TORONTO - Irish actor Cillian Murphy has long shown a preference for films as inscrutable as his cool blue eyes.
Whether it was such smaller projects as "Peacock" and "Sunshine" or the blockbuster "Inception," Murphy has appeared in no shortage of twisty, mind-bending psychological puzzles.
In his latest, "Red Lights," Murphy and Sigourney Weaver play a pair of paranormal investigators who trot about the globe debunking frauds. Eventually, some seriously weird stuff starts to happen but given Murphy's filmography, would you really expect anything different?
"As a viewer, it is something I enjoy," said a smiling Murphy during a recent interview in Toronto, with the film's writer-director Rodrigo Cortes at his side.
"It's what Rodrigo said about the films not ending when they end, so that you go and you discuss them with your friends, or you talk about them or you're trying to figure them out when you leave the theatre.
"I don't like instantly disposable films. I hope to be in a lot of films that make you think."
Well, "Red Lights" will try to make you jump a couple times too.
Murphy and Weaver portray Tom Buckley and Margaret Matheson, skeptics who doggedly dig into far-flung locales to expose trickster mediums, psychics and telekinetics, despite fading funding from the university that seems to only reluctantly keep them employed.
The majority of the supernatural swindlers they encounter are bumbling and mostly harmless but for one — Simon Silver, a sinister blind showman played by Robert De Niro who sacrificed his worldwide celebrity when his most prominent detractor died under mysterious circumstances.
Part faith healer, televangelist and magician, Silver makes an unexpected return to the spotlight after years in reclusive exile and begins tormenting of Buckley and Matheson, who are left uncertain whether his gifts could possibly be genuine.
The audience is unsure too, and the film's footing in reality loosens as it gives way to a nightmarish second half of paranoid psychedelia. And Cortes, who's most famous for directing the acclaimed claustrophobic Ryan Reynolds thriller "Buried," wanted it that way.
"In a way, (we) tried to misguide (the audience)," he said. "The film is about ... perception and illusion. It's about making everybody look at your right hand while your left hand steals their wallet."
The film relies heavily on Murphy as a mysterious man who becomes increasingly obsessed with exposing Silver.
Cortes knew the 36-year-old "Batman Begins" actor would be up to the challenge, deeming their sensibilities "perfectly compatible." The admiration was mutual.

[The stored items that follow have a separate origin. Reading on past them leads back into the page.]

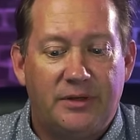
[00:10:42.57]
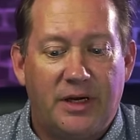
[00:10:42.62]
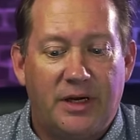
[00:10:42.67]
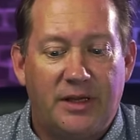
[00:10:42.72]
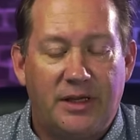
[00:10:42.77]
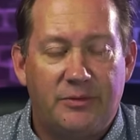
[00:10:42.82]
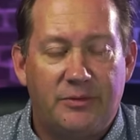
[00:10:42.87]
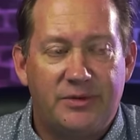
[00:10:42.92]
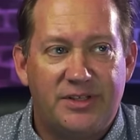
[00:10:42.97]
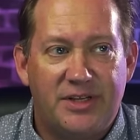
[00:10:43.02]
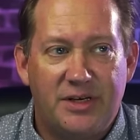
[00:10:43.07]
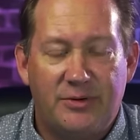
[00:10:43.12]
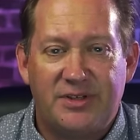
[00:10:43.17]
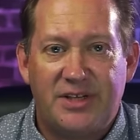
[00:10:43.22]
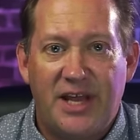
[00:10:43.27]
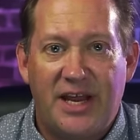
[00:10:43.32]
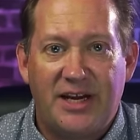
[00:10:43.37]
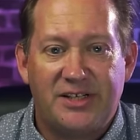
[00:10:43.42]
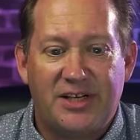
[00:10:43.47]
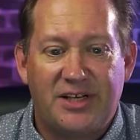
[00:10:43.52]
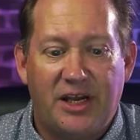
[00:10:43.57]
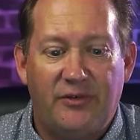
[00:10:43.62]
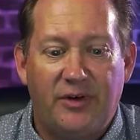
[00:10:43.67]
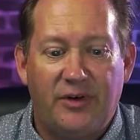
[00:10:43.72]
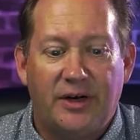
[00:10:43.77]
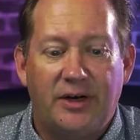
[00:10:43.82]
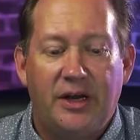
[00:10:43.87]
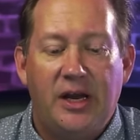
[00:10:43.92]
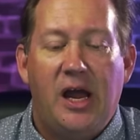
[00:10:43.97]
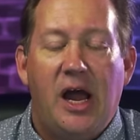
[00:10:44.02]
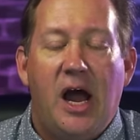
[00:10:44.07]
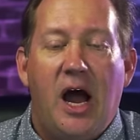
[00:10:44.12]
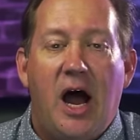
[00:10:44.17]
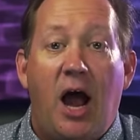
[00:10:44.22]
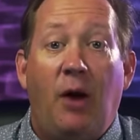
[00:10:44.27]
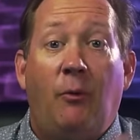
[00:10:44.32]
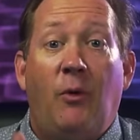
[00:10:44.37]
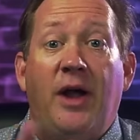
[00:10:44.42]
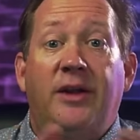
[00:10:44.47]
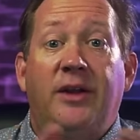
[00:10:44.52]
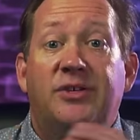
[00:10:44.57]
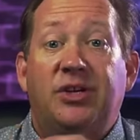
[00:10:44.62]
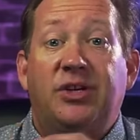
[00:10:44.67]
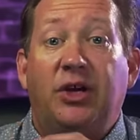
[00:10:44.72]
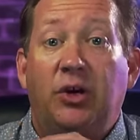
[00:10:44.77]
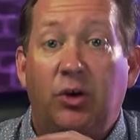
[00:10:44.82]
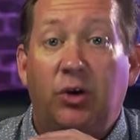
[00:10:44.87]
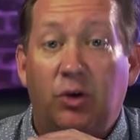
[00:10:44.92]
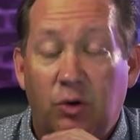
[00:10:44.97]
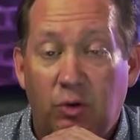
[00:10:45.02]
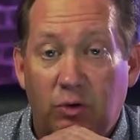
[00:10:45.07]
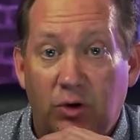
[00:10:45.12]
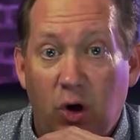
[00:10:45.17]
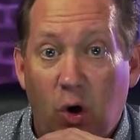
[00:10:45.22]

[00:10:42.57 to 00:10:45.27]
I think it was Thanksgiving. I went toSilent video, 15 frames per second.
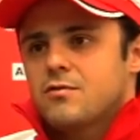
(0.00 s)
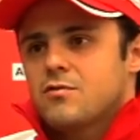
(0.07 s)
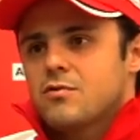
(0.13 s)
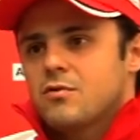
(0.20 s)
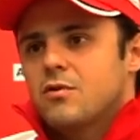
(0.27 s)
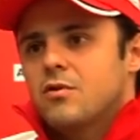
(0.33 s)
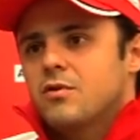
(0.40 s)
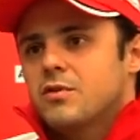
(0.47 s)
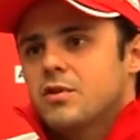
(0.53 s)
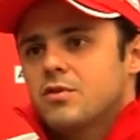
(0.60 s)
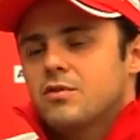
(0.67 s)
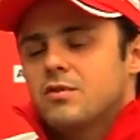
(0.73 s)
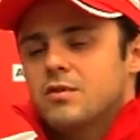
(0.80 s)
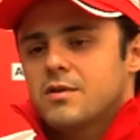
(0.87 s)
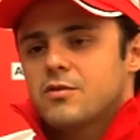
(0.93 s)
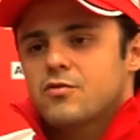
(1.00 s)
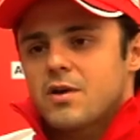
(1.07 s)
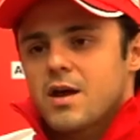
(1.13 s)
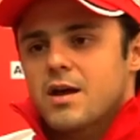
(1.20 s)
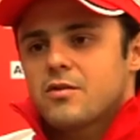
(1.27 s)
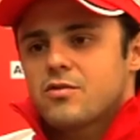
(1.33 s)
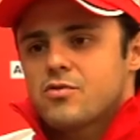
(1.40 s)
to go in the
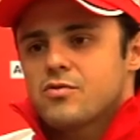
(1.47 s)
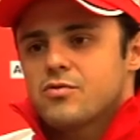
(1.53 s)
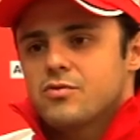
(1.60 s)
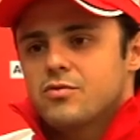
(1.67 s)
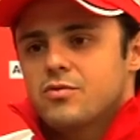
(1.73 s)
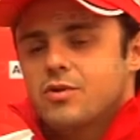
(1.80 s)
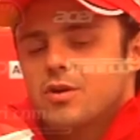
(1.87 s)
track to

"A lot of people claim to be the real deal but this guy really (is) the real deal," Murphy said of his Spanish director, adding that he loved both "Buried" and Cortes' other directorial project, "The Contestant."
"To be that versed in the vernacular of cinema in all respects is really rare."
Murphy too took his preparation for the film seriously, travelling to Las Vegas to take in flashy Strip sensationalism in person.
"I went there because ... De Niro's character is an amalgam of all these guys — the televangelists, the stage magicians, the psychics, and so I wanted to see every aspect of it that I could," he said. "So I went to see David Copperfield and Criss Angel do their thing in Vegas, and it was amazing.
"They're great, great shows. But it's pure entertainment. There's nobody claiming to heal anybody or converse with a dead relative or anything like that. But it was fascinating to watch."
He also picked up a neat little coin trick that he performs in the film — but he won't soon be wowing at any dinner parties.
"You get good at it for the movie and then you're sort of onto the next job and you're learning another skill," he said. "I was trying to do it the other day and I was terrible."
Cortes seems to have pulled off a nifty trick of his own in landing such an all-star cast for the film, a group that also includes 23-year-old breakout Elizabeth Olsen.
And while Murphy acknowledges some intimidation in working with Weaver and De Niro, he says such feelings faded once they gathered onset.
"Both of them are such legends — you put a camera on that presence and it's instantly magnified," he said. "But what I found so striking was that they were both in Barcelona working on a reasonably small-budget film, both of them, because they wanted to be there to serve this story and play these characters.
"They were so kind and warm and generous to everyone onset. You're still aware of them being such icons and such legends, but when people are that warm and embracing, it makes it easy for everyone."
"Red Lights" opens Friday in Toronto.